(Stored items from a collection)
◆ ◆ ◆ ◆ ◆
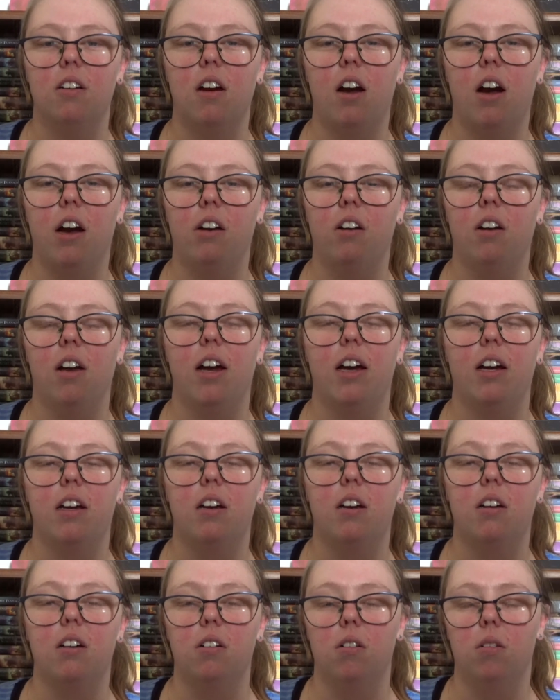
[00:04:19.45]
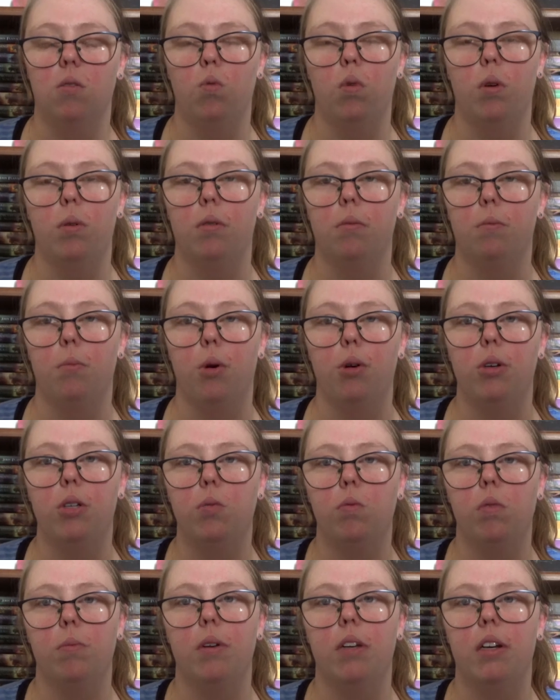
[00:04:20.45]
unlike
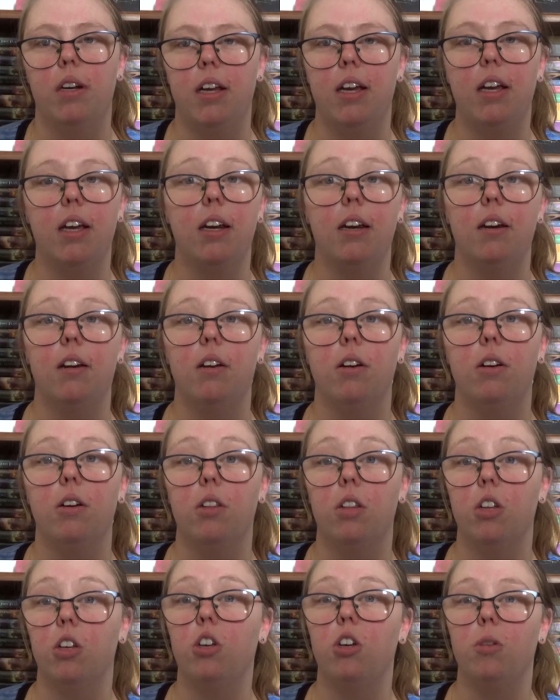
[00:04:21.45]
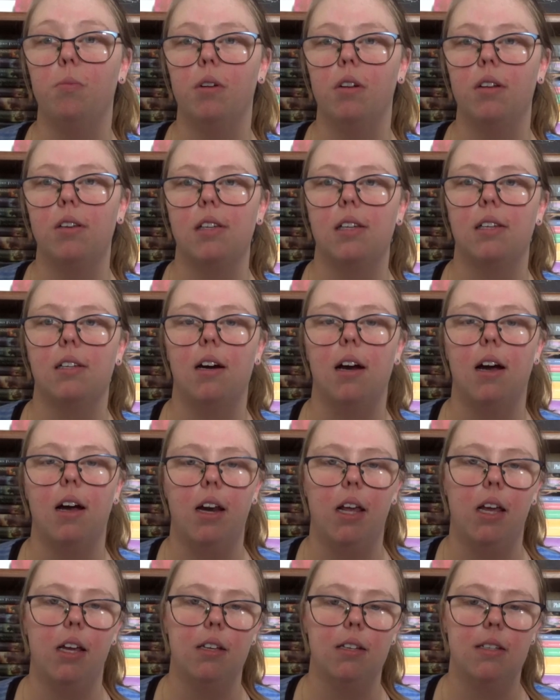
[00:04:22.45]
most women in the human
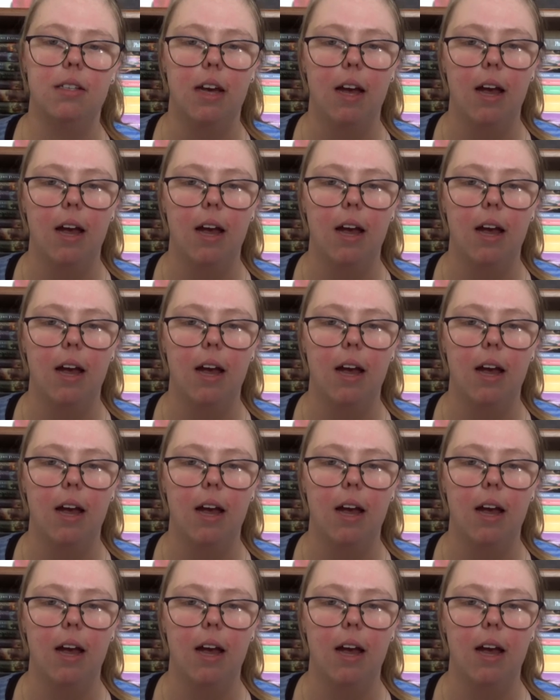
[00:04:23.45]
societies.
◆ ◆ ◆ ◆ ◆
> [Task description] Each record above should be restated word for word. The pictures should not appear.

> [Response box]
[00:04:19.45]
[00:04:20.45]
unlike
[00:04:21.45]
[00:04:22.45]
most women in the human
[00:04:23.45]
societies.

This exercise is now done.